The Gift of Music: Embracing Active Listening to Strengthen Human Connection

So I don’t claim to know much about music.  I don't play an instrument and I certainly don't sing (although I keep threatening to take vocal lessons with my girls’ teacher for pure personal enjoyment!).  What I do know is that I absolutely love music.  And I also know that it helps people.
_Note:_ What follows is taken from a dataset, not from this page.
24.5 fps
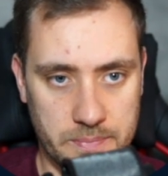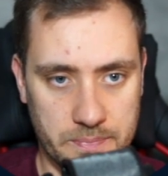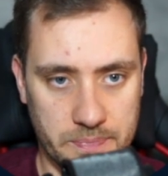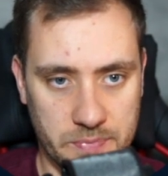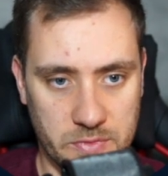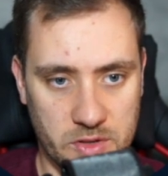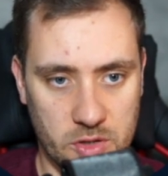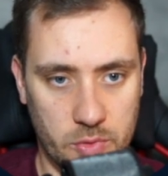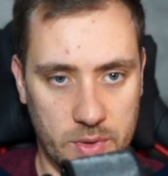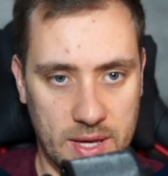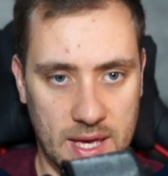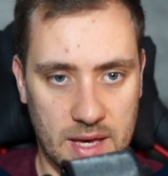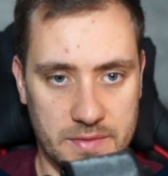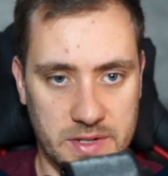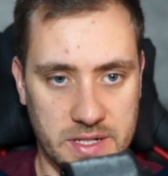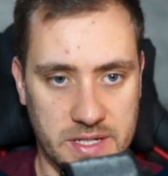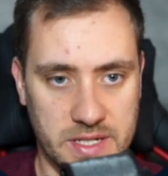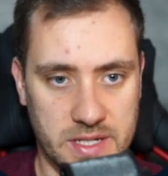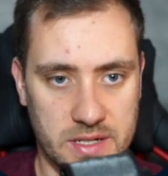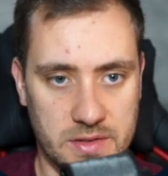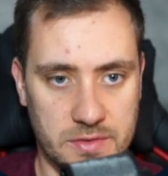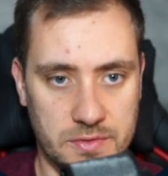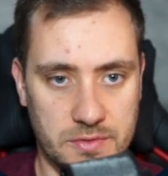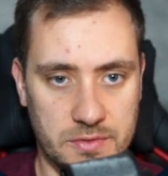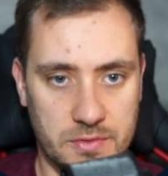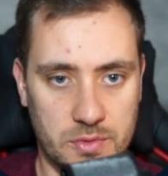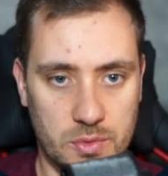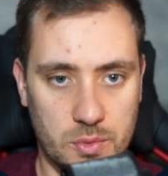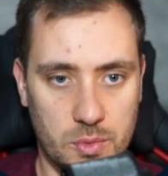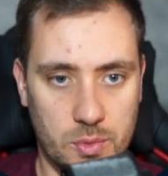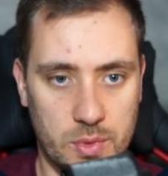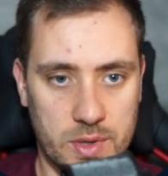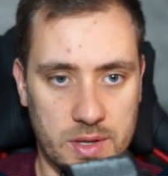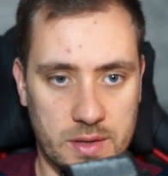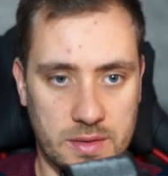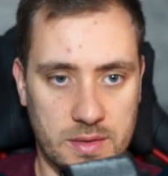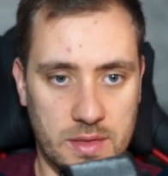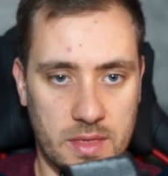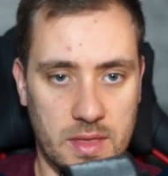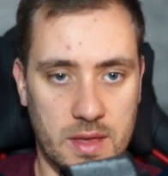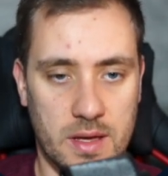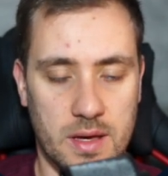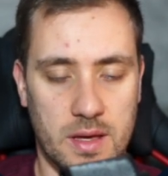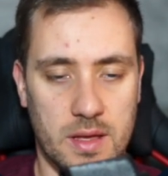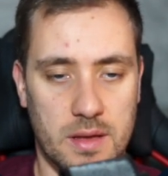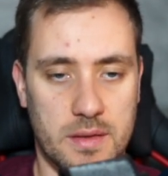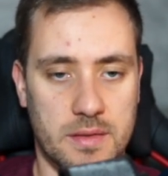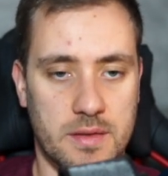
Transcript: So we have a div with a uh,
Music is a powerful universal language.  People of different ages and cultures and backgrounds may gravitate to different genres, but music speaks to everyone.  Science proves what most of us already know: Music stimulates the release of dopamine in the reward centres of the brain, much like eating and sex.  I have seen it help patients manage stress as well as symptoms of anxiety and depression.  Studies have shown that listening to music can boost the immune system, improve athletic performance, reduce pain, and even ease the symptoms of neurocognitive disorders such as Parkinson’s!
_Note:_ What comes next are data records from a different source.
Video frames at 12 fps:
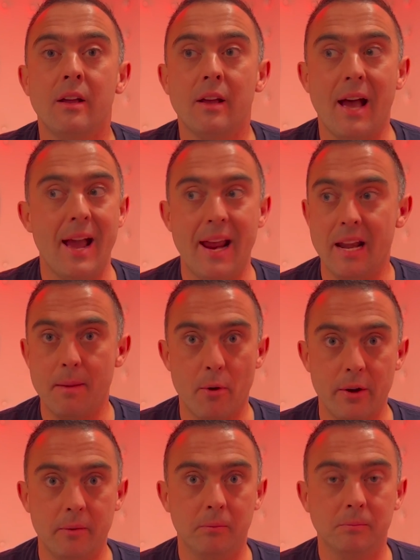at any
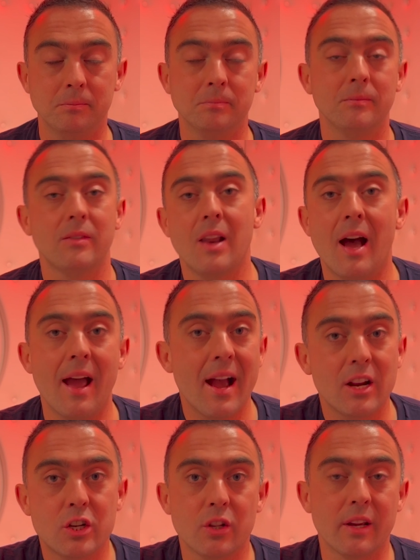point, I
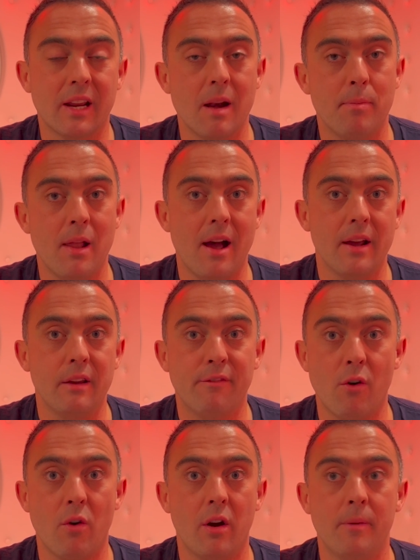actually can apply
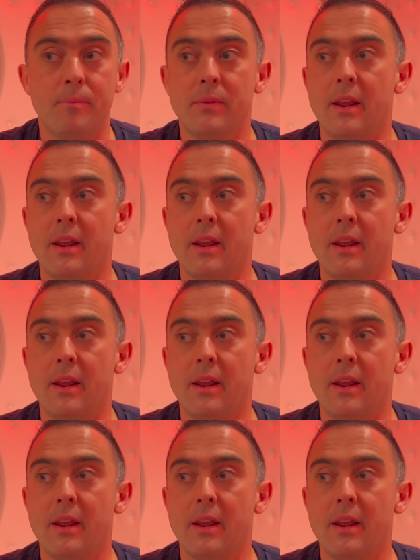for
Secrets of a Happy Life: Making Music Part of Your Daily Routine

Most mornings, my son practices the piano for me before our family breakfast.  Given that he is prepping for his Grade 5 Royal Conservatory Exam, my ability to provide helpful instruction beyond "try that again" is relatively limited.  However, this is not why I listen.  The thirty minutes he spends making music are a true gift to us both.  I started practicing “with” him at a time when he was making motions to quit the piano altogether.  Like many kids, he was looking for more time to play and do sports, and I was struggling to convince him of my near total certainty that he would eventually come back to thank me if I prevented him from doing so.

Help Your Family Thrive: Better Listening to Better Connect with Your Children

Instead of engaging in a battle that could backfire and erode his desire to keep at the piano even more, I took a different approach.  I stopped telling him I knew what was right for him.  And I started listening.  Really listening.  Not just with half-an-ear while I talked on the phone, paid some bills and hollered at someone to take out the recycling.  But listening with my full attention.
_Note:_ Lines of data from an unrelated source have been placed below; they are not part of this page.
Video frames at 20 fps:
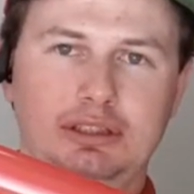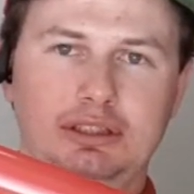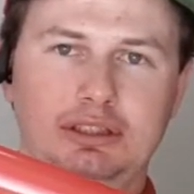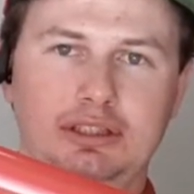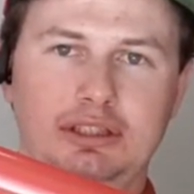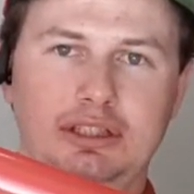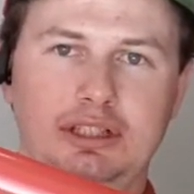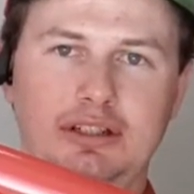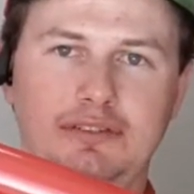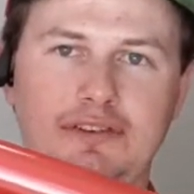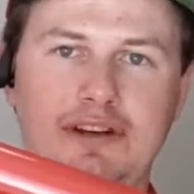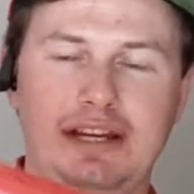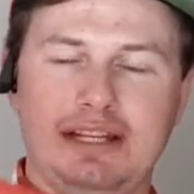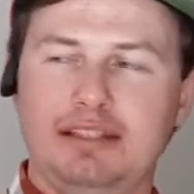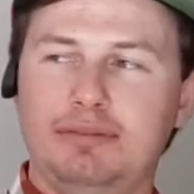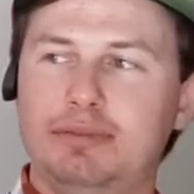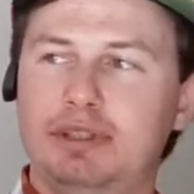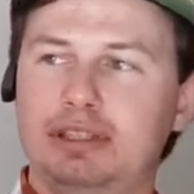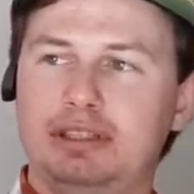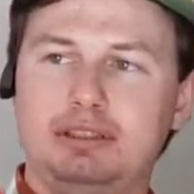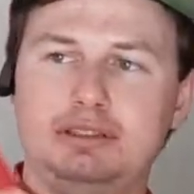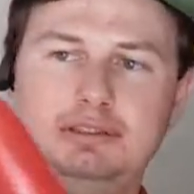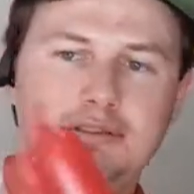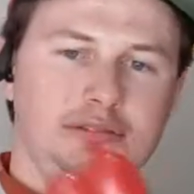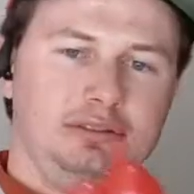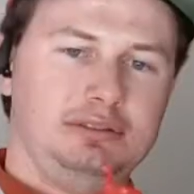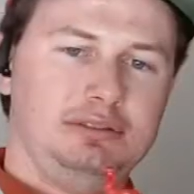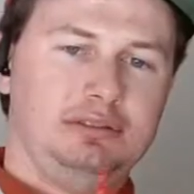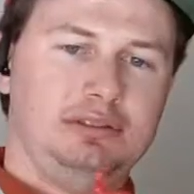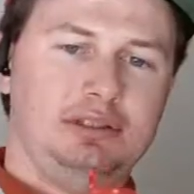You're gonna find the middle,
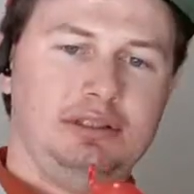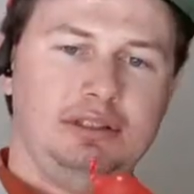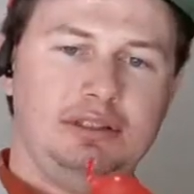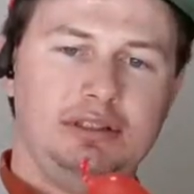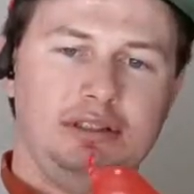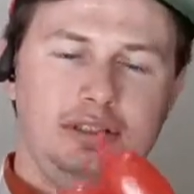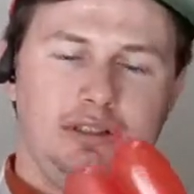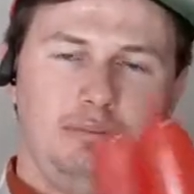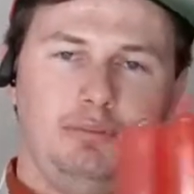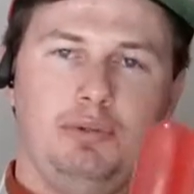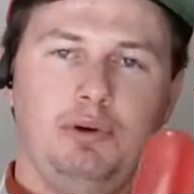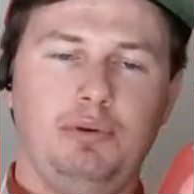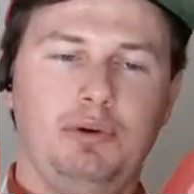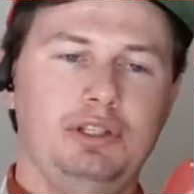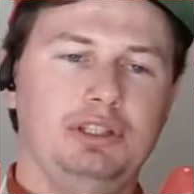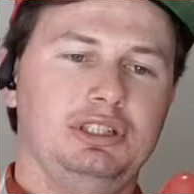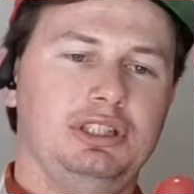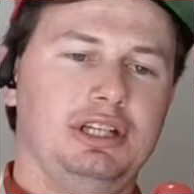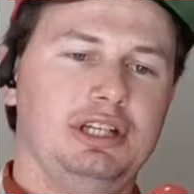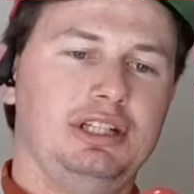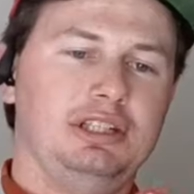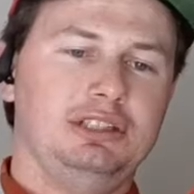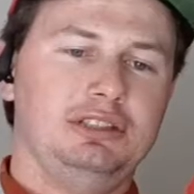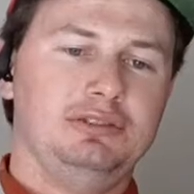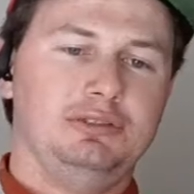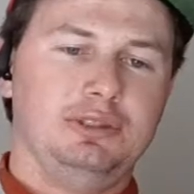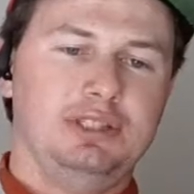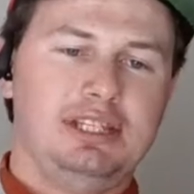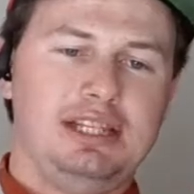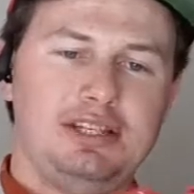but what you're gonna do
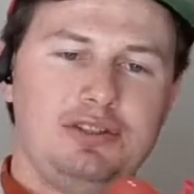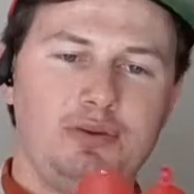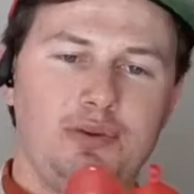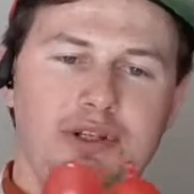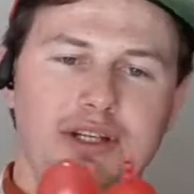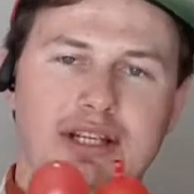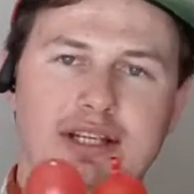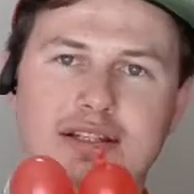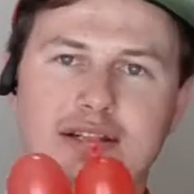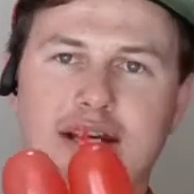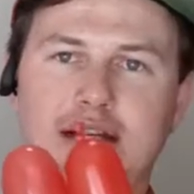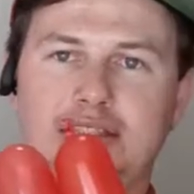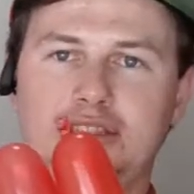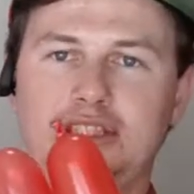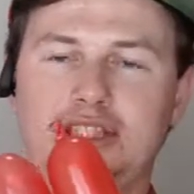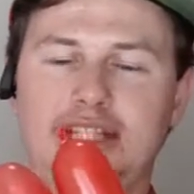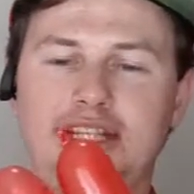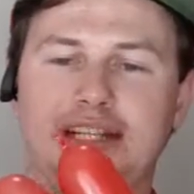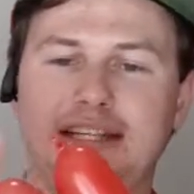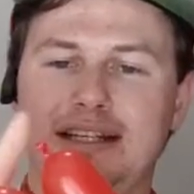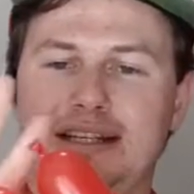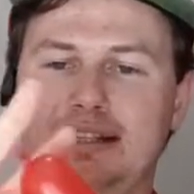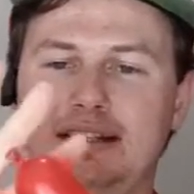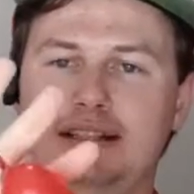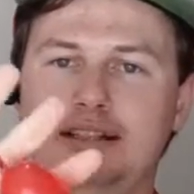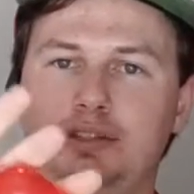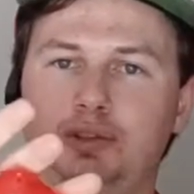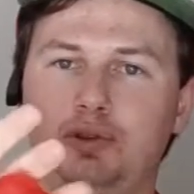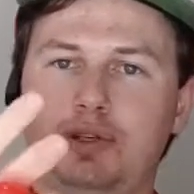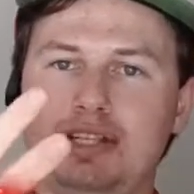with this one is actually
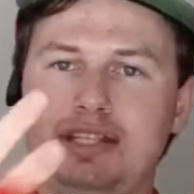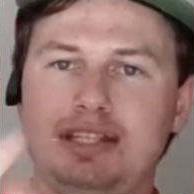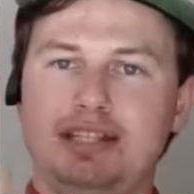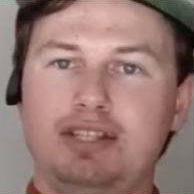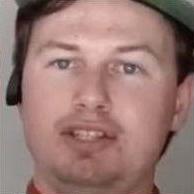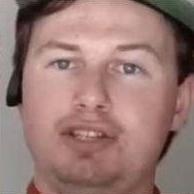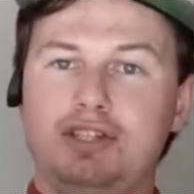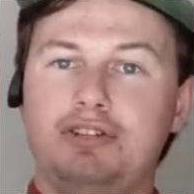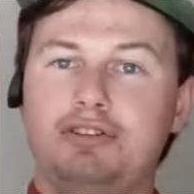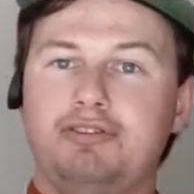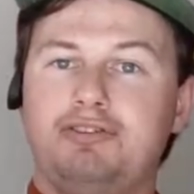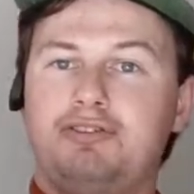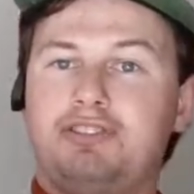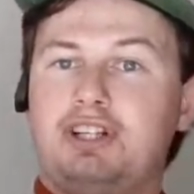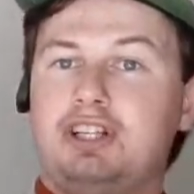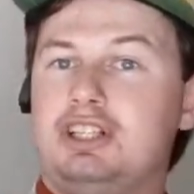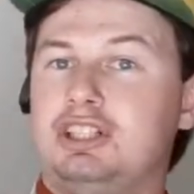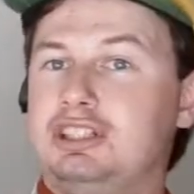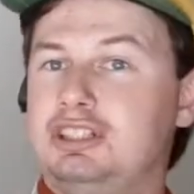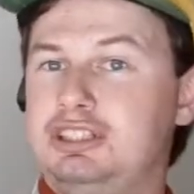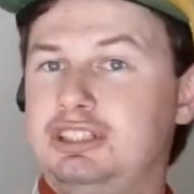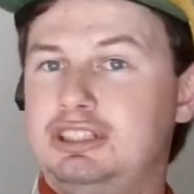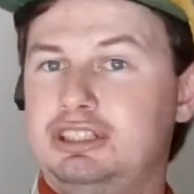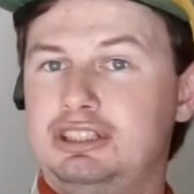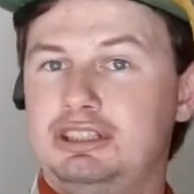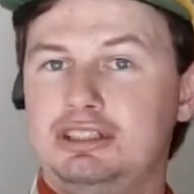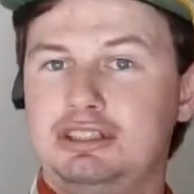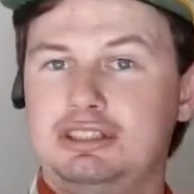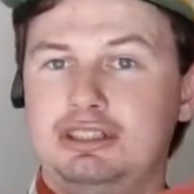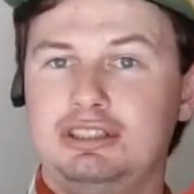twist these two first.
Although I am not always present for the entire half-hour daily, I am mindful of actively listening to a portion of each practice session.  When I do open my mouth, I focus my comments on my appreciation of the music and how it impacts me and enriches my life.  Sometimes I let him know when a piece has really touched me – when it has given me a toothy grin, gripped my heart, or brought me to tears.  I have told him that his playing brings me joy and that it has helped me to be more aware of other basic human pleasures over the course of my day.

Create a Positive Home Environment: Turn a Power Struggle into a Win-Win

In the end, this strategy has turned a potential power struggle into a win-win situation.  My son’s playing is better than ever and I have been able to ease-up on the annoying nagging (trust me – I can nag like the best of them).  Beyond this, I have been reminded that music is a wonderful way to connect and ease tension.  Sometimes when I find my voice escalating with the kids, I turn on the music.  It certainly doesn’t always prevent me from yelling, but sometimes it is just enough of a mental time-out to allow me to regain a more balanced perspective and re-engage in a more positive way.